Polish actress and dancer (1904–1994)

Helena Grossówna (25 November 1904 – 1 July 1994) was a Polish actress and dancer, who starred in several popular Polish films during the interwar period.

==Early life==
She was the daughter of Leonard Gross, a German, and Valeria Winiawska, a Pole. Her father was a butcher and her mother, having lost her husband, had to raise her four children alone, including Helena.

==Career==
Helena Grossówna is believed to have begun her career as an extra in the operetta The Csárdás Princess, directed by Witold Zdzitowiecki, which premiered at the Municipal Theater in Toruń on December 6, 1924. However, Grossówna herself mentioned that she debuted as a dancer in 1924 in Toruń, performing in A Midsummer Night’s Dream, directed by Stanisława Wysocka.

In 1926, Grossówna completed her studies at the ballet school associated with the Municipal Theater, where she performed for the next two seasons. In 1928, she moved to Paris to continue her ballet training under Russian ballerinas of Polish descent Matylda Krzesińska and Bronisława Niżyńska. That same year, she married Jan Gierszał, a businessman and art patron, and they settled in a property near Paris previously owned by Pola Negri, the Hollywood star of Polish origin.

Grossówna made cinematic history by speaking the first words in Polish ever officially recorded on a sound film, during the production of the Polish version of The Doctor's Secret in June 1930. Filmed at a studio near Paris by the American studio Paramount, this film featured actors such as Zbigniew Sawan and Maria Gorczyńska, with Grossówna playing a small role.

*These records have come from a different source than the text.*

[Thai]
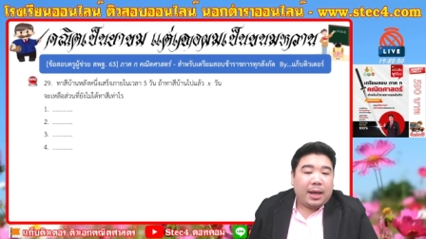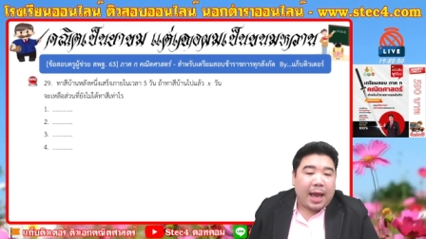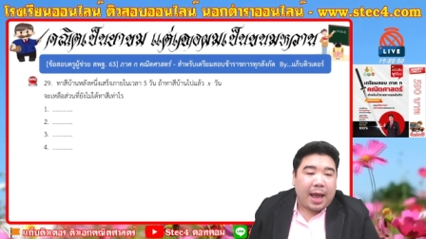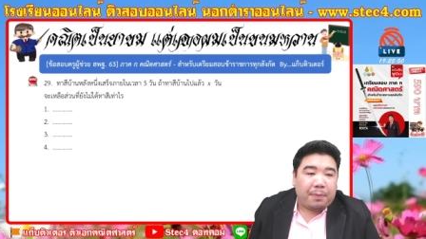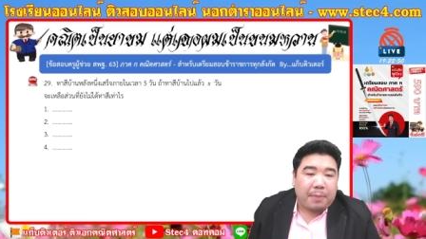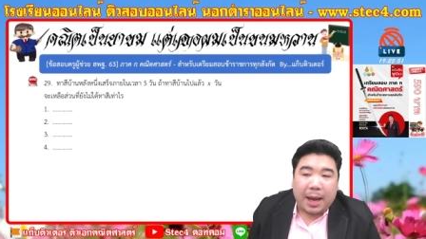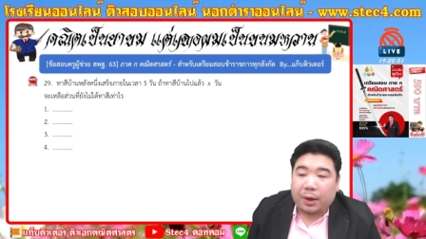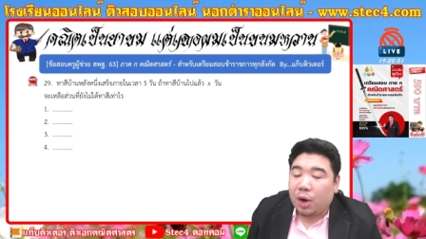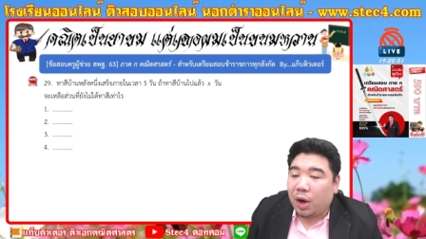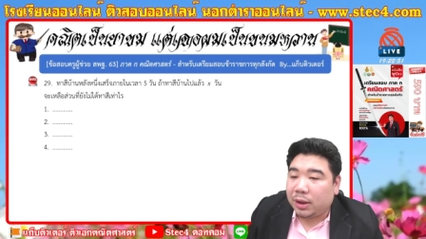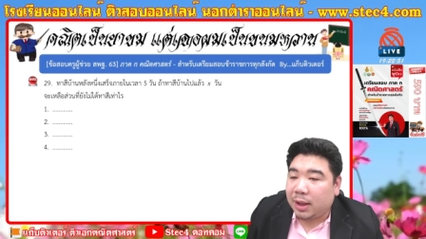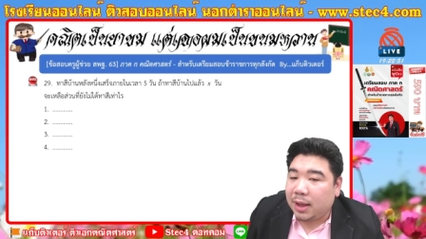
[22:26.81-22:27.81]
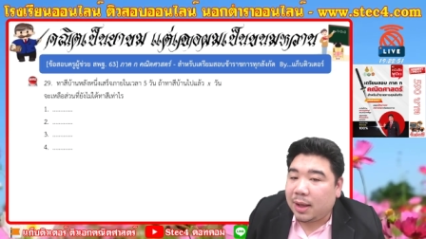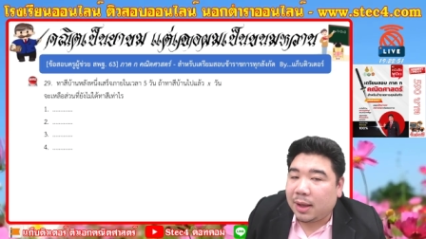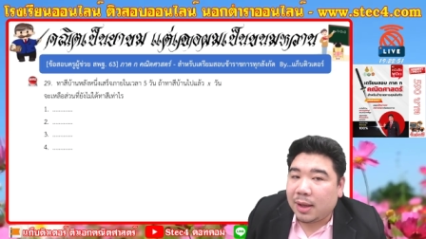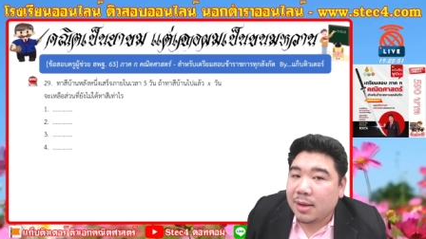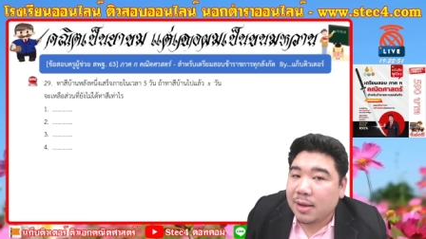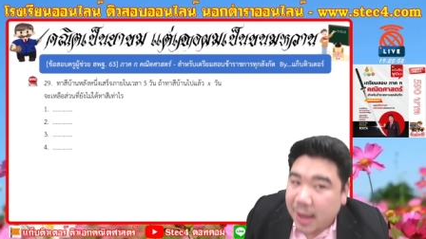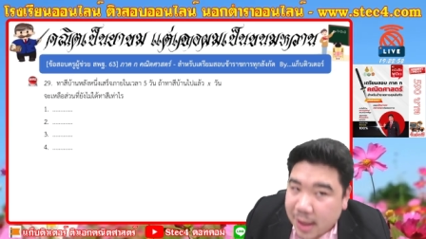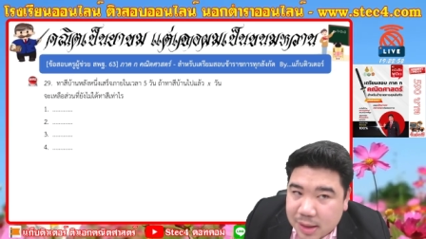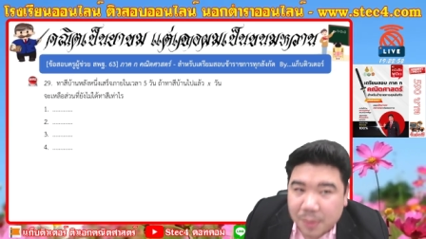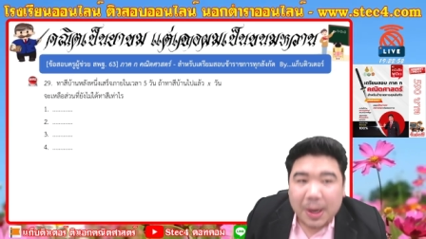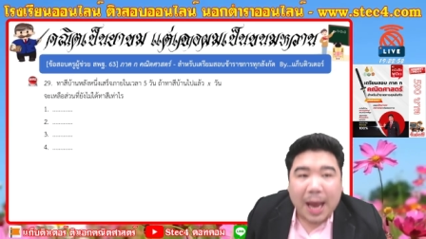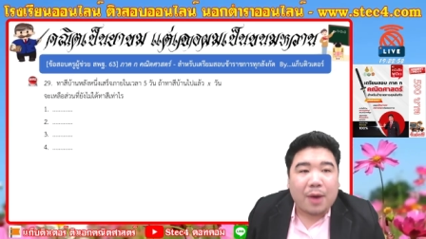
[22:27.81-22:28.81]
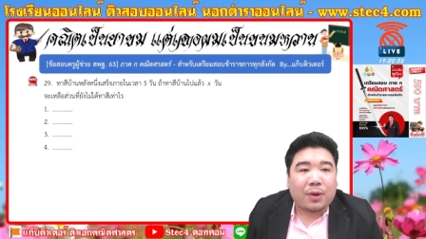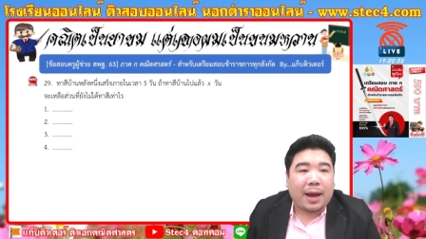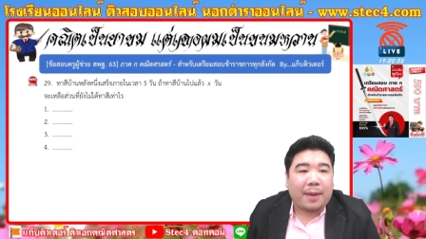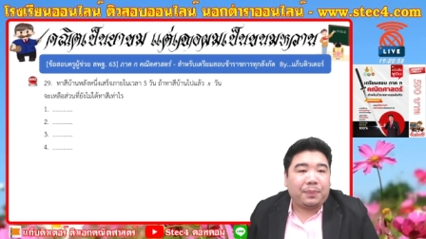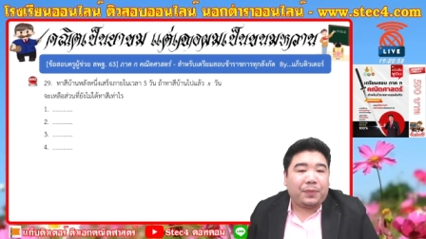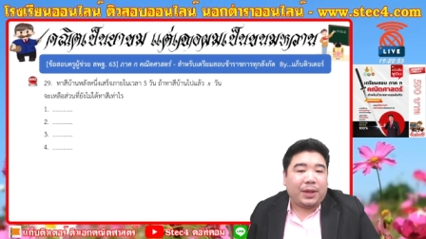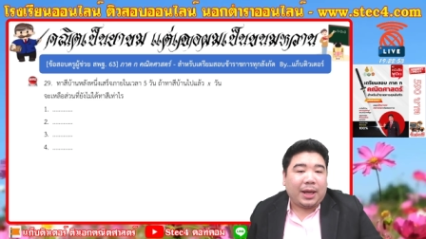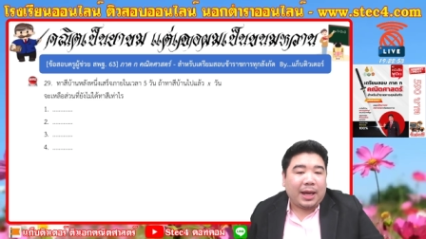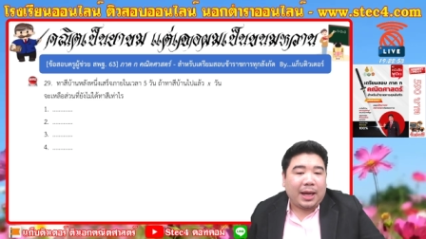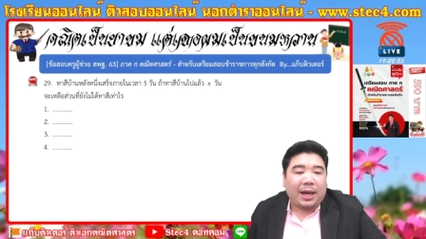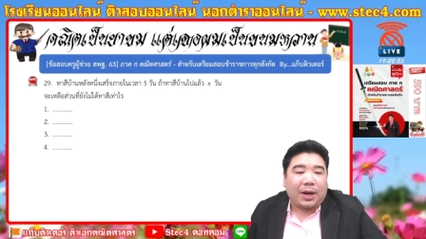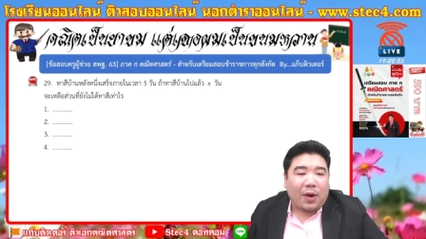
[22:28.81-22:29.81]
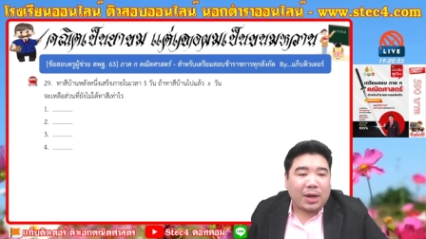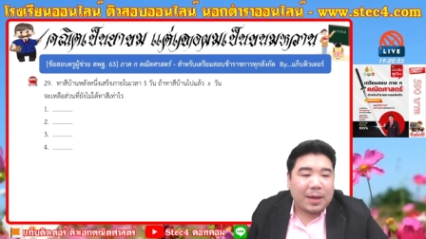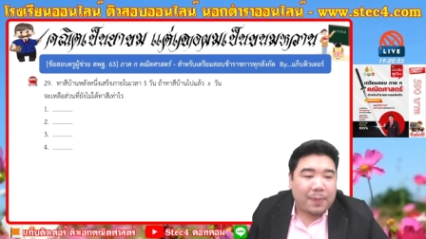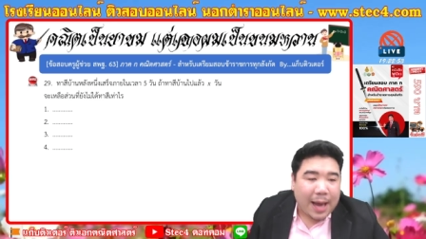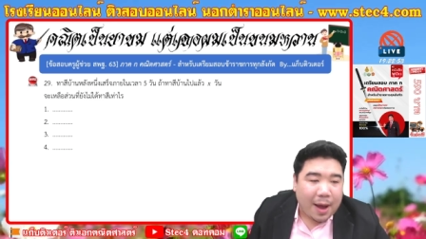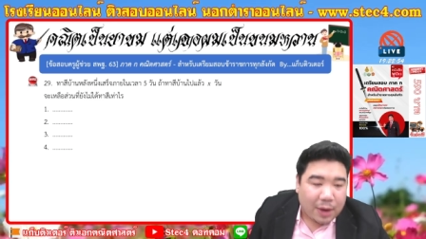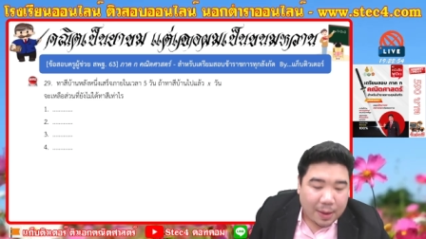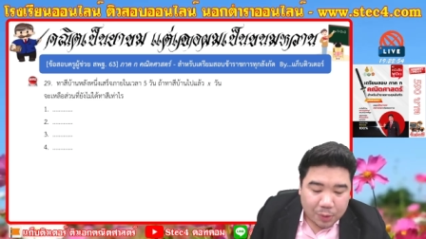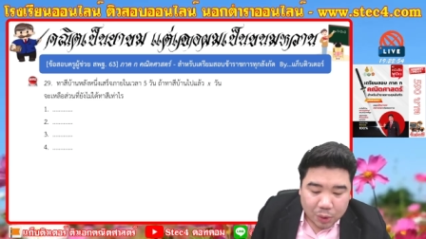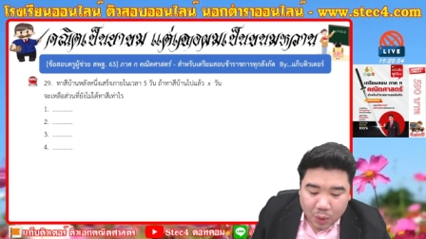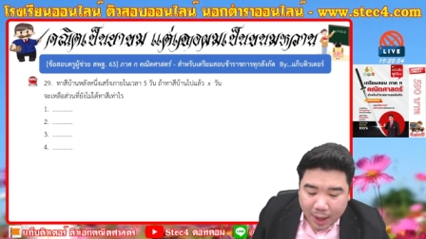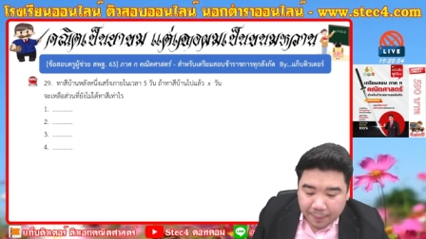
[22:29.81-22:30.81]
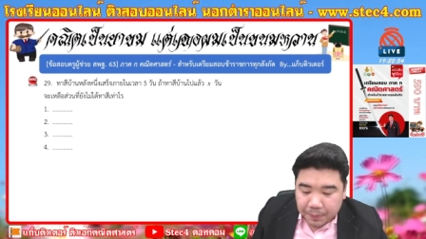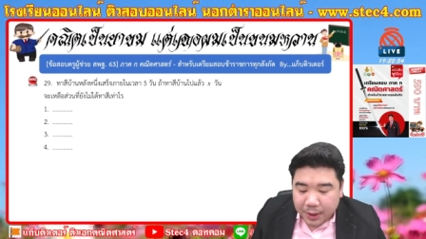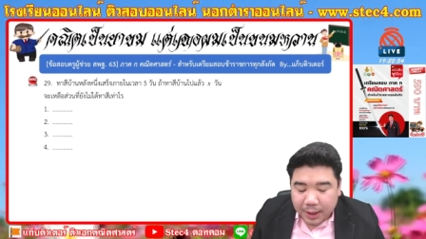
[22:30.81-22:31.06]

อ่ะมาข้อที่ 29 ครับอ่าข้อ29ครับคุณครูครับ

After returning to Poland in 1931, Grossówna became a prima ballerina at the Teatr Wielki in Poznań and later worked as a choreographer in Bydgoszcz. In 1935, she starred in the operetta Jacht miłości at the New Theatre in Poznań. That same year, she moved to Warsaw, performing in cabarets like "Cyrulik Warszawski" and "Małe Qui pro quo". Between 1935 and 1939, Grossówna appeared in seventeen films, becoming a significant figure in Polish cinema. Her notable roles include Piętro wyżej (1937), where she played the love interest of Eugeniusz Bodo, and Paweł i Gaweł (1938), where she sang the lullaby "Ach, śpij kochanie" with Adolf Dymsza. In Zapomniana melodia (1938), she was serenaded by Aleksander Żabczyński with the famous song "Już nie zapomnisz mnie."

Grossówna was one of the most popular stars of pre-war Polish cinema, forming a memorable trio on screen with Bodo and Dymsza. Her appeal extended beyond the screen; she won a poll for the most beautiful smile in Warsaw, organized by Gazeta Codzienna. Pre-war press often described her as embodying "a Venus type, increasingly rare, with perfect oval features, fair complexion, and dreamy, tender eyes," attributes that captivated audiences. She bought a house with a garden in Międzylesie. In autumn, she was to appear in a film adaptation of Zakrzewski's novel Crazy Julka, and in January 1940 she was to travel to the USA to perform. This was combined with her winning a plebiscite by the American Polish community, which chose Grossówna as the queen of the screen. The outbreak of the Second World War thwarted these plans.

==Activities during World War II==
She worked as a waitress during the German occupation of Poland, and at the same time, she served as an officer (lieutenant) in the Polish underground. During the Warsaw Uprising of 1944, she was in command of a women's section of the battalion "Sokół" (Eng. falcon), for which she was highly decorated. After the defeat of the uprising, she was deported to the Gross-Lübars prisoner of war camp near Magdeburg, then to the Stalag VI-C in Oberlangen. Here, on April 12, 1945, she was liberated by the Polish 1st Armoured Division. She returned to Poland and in 1948 where she joined the Warsaw theatre "Syrena". In 1964 she retired.

==Selected filmography==
- Kochaj tylko mnie (1935)
- The Haunted Manor (1936)
- Dodek na froncie (1936)
- Piętro wyżej (1937)
- A Diplomatic Wife (1937)
- Florian (1938)
- Paweł i Gaweł (1938)
- Szczęśliwa trzynastka (1938)
- Zapomniana melodia (1938)
- Królowa przedmieścia (1938)
- Robert and Bertram (1938)
- The Vagabonds (1939)
- The Two Who Stole the Moon (1962)

In 2013 the Polish Post issued a commemorative stamp of her, with Adolf Dymsza and Mieczysława Ćwiklińska.